The postwar growth of jewelry in the United States was supported by the role that jewelry-making techniques, excellent for strengthening hand and arm muscles and fostering eye-hand coordination, played in physical therapy programs for returning veterans of the Second World War. The War Veterans' Art Center at the Museum of Modern Art, led by Victor D'Amico, the School for American Craftsman, founded by Eileen Osborne Webb, and the workshops run by Margret Craver in New York City, sponsored by Handy and Harman Precious Metal Refiners, all addressed the needs of returning American servicemen, while the GI Bill of Rights offered free college tuition for veterans, many of whom studied craft.[25][clarification needed] As Kelly L'Ecuyer suggests, "In addition to individual creativity, the proliferation of craft-based education and therapy for soldiers and veterans in the United States during and after the war provided an extraordinary stimulus for all studio crafts, but especially jewelry and metalsmithing. Public and private resources devoted to veterans' craft programs planted the seeds for longer-lasting educational structures and engenered broad interest in craft as a creative, fulfilling lifestyle."[26][clarification needed]
By the early 1960s, the graduates of these programs were not only challenging the conventional ideas of jewelry, but teaching a new generation of American jewelers in the new university programs in jewelry and metalsmithing courses that were established during this decade. Teachers such as Arline Fisch, Stanley Lechtzin, Olaf Skoogfors, Romona Solberg and Richard Reinhardt produced students such as Gary Griffin, William Harper, Eleanor Moty, Louis Mueller and Albert Paley, who would have a huge impact on the development of American art jewelry.[27]

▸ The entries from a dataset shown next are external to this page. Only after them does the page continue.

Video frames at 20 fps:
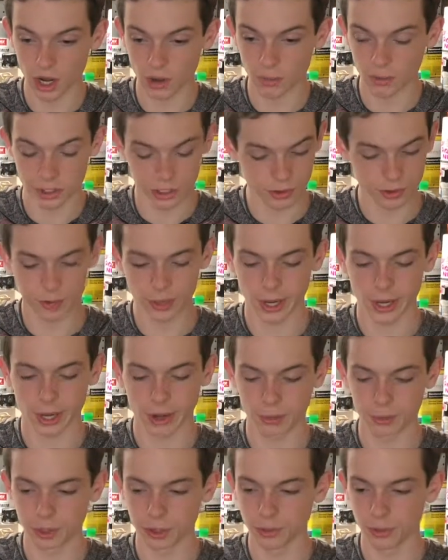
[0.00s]
which
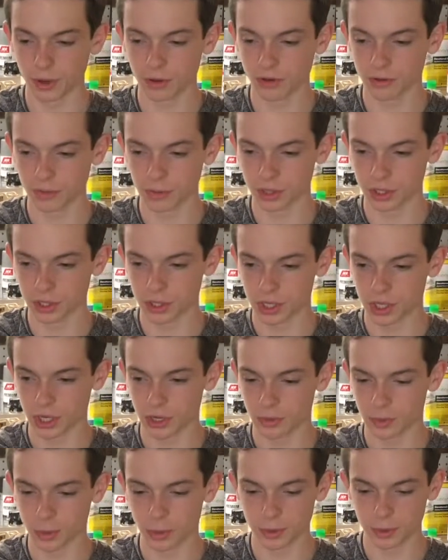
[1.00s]
I'll do both of them as just
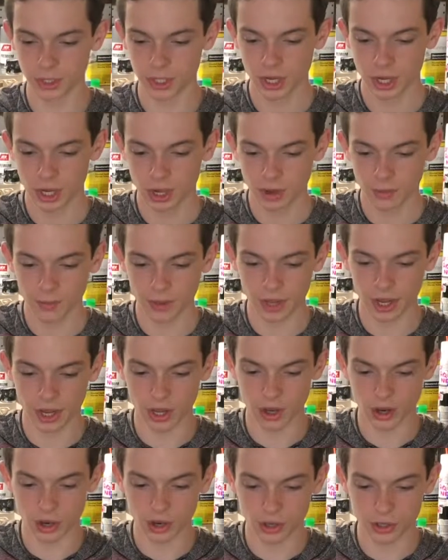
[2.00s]
standard Pumas. But they
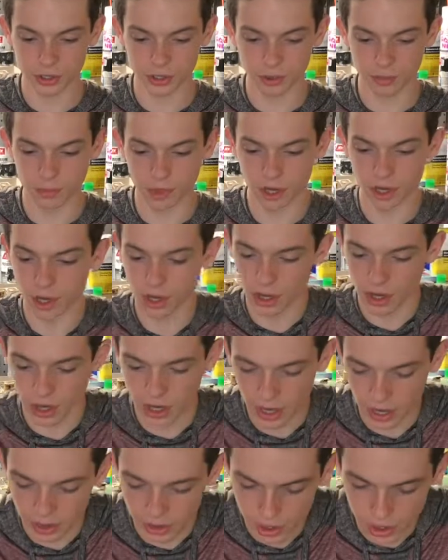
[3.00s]
can also be
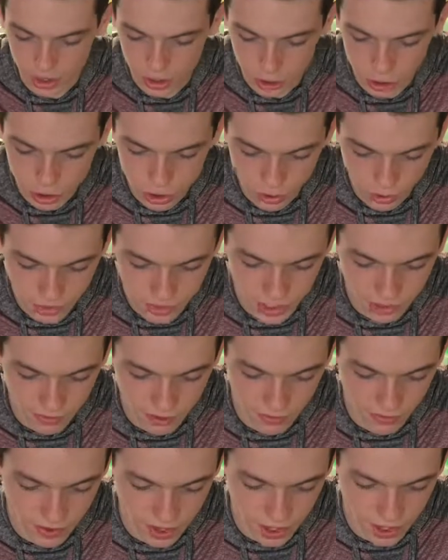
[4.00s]
the short
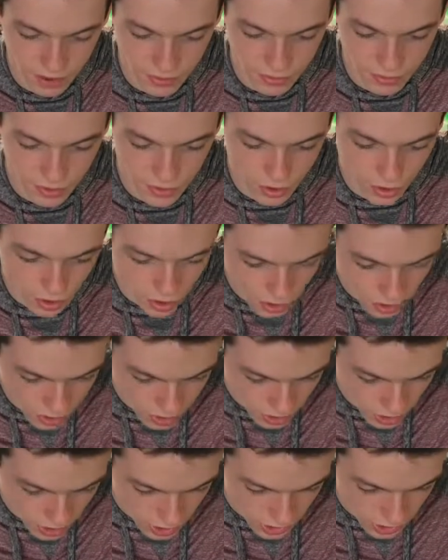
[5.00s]
75,
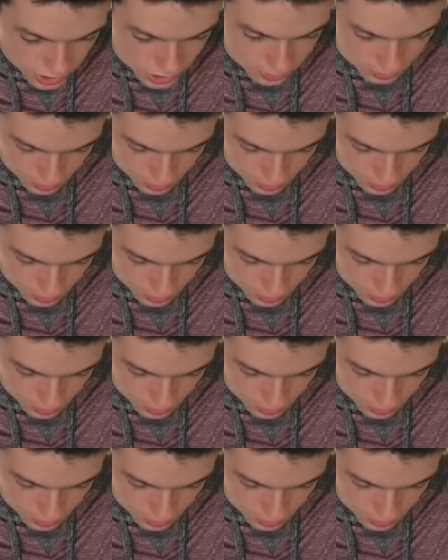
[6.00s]
and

In the 1960s and 1970s the German government and commercial jewelry industry decided to foster and heavily support modern jewelry designers, thus creating a new marketplace. They focused in particular on combining contemporary design with their traditions of goldsmithing and jewelry making. The first gallery for art jewelry only, "Orfevre", opened in Duesseldorf, Germany, in 1965. At present, art jewelry is no longer a niche market, and many designers are sold in regular jewelry stores.

Exhibitions

The acceptance of jewelry as art[28] was fostered in the United States very quickly after World War II by major museums such as the Museum of Modern Art in New York and the Walker Art Center in Minneapolis, each of which held major shows of art jewelry in the 1940s. The Museum of Arts and Design formerly The American Craft Museum, started their collection in 1958 with pieces dating from the 1940s. Other museums whose collections include work by contemporary (American) jewelry designers include: the Cleveland Museum of Art, The Corning Museum of Glass, the Mint Museum of Craft & Design in Charlotte, NC, the Museum of Fine Arts, Boston, the Museum of Fine Arts, Houston, and the Renwick Gallery of the Smithsonian museum.
Some famous artists who created art jewelry in the past were Calder, Picasso, Man Ray, Meret Oppenheim, Dalí and Nevelson. Some of which represented at Sculpture to Wear Gallery in New York City which closed in 1977.
Artwear Gallery owned by Robert Lee Morris continued in this endeavor to showcase jewelry as an art form.
A collection of art jewelry can be found at the Schmuckmuseum in Pforzheim, Germany.